WHAT YOU SHOULD DO. Begin at the top of the entries below and write out every line through the one containing "[0:00.00-0:03.27]", excluding pictures.

RECORDED INFORMATION.
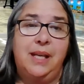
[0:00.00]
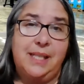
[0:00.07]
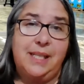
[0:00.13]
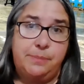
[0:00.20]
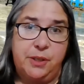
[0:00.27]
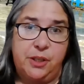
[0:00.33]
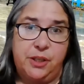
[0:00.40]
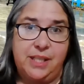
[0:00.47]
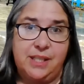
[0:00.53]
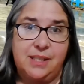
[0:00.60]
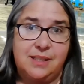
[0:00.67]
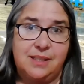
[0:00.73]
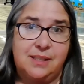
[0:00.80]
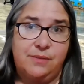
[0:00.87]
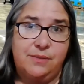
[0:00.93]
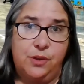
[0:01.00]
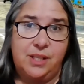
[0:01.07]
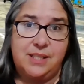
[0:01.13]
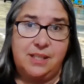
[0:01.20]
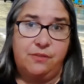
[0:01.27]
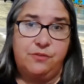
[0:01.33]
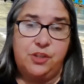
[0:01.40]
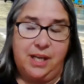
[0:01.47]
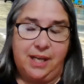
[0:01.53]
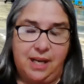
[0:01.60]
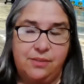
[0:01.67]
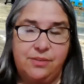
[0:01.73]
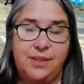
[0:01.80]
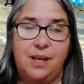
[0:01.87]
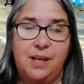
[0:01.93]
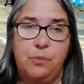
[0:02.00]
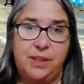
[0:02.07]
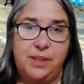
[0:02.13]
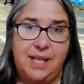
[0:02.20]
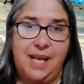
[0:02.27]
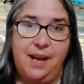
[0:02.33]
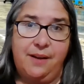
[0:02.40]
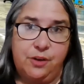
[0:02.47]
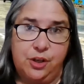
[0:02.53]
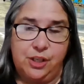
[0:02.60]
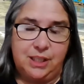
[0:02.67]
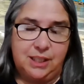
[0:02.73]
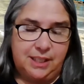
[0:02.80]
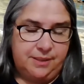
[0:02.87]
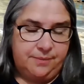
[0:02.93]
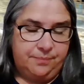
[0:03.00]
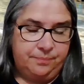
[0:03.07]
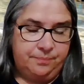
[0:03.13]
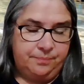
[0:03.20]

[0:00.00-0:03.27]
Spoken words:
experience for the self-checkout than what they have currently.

OUTPUT BELOW.
[0:00.00]
[0:00.07]
[0:00.13]
[0:00.20]
[0:00.27]
[0:00.33]
[0:00.40]
[0:00.47]
[0:00.53]
[0:00.60]
[0:00.67]
[0:00.73]
[0:00.80]
[0:00.87]
[0:00.93]
[0:01.00]
[0:01.07]
[0:01.13]
[0:01.20]
[0:01.27]
[0:01.33]
[0:01.40]
[0:01.47]
[0:01.53]
[0:01.60]
[0:01.67]
[0:01.73]
[0:01.80]
[0:01.87]
[0:01.93]
[0:02.00]
[0:02.07]
[0:02.13]
[0:02.20]
[0:02.27]
[0:02.33]
[0:02.40]
[0:02.47]
[0:02.53]
[0:02.60]
[0:02.67]
[0:02.73]
[0:02.80]
[0:02.87]
[0:02.93]
[0:03.00]
[0:03.07]
[0:03.13]
[0:03.20]

[0:00.00-0:03.27]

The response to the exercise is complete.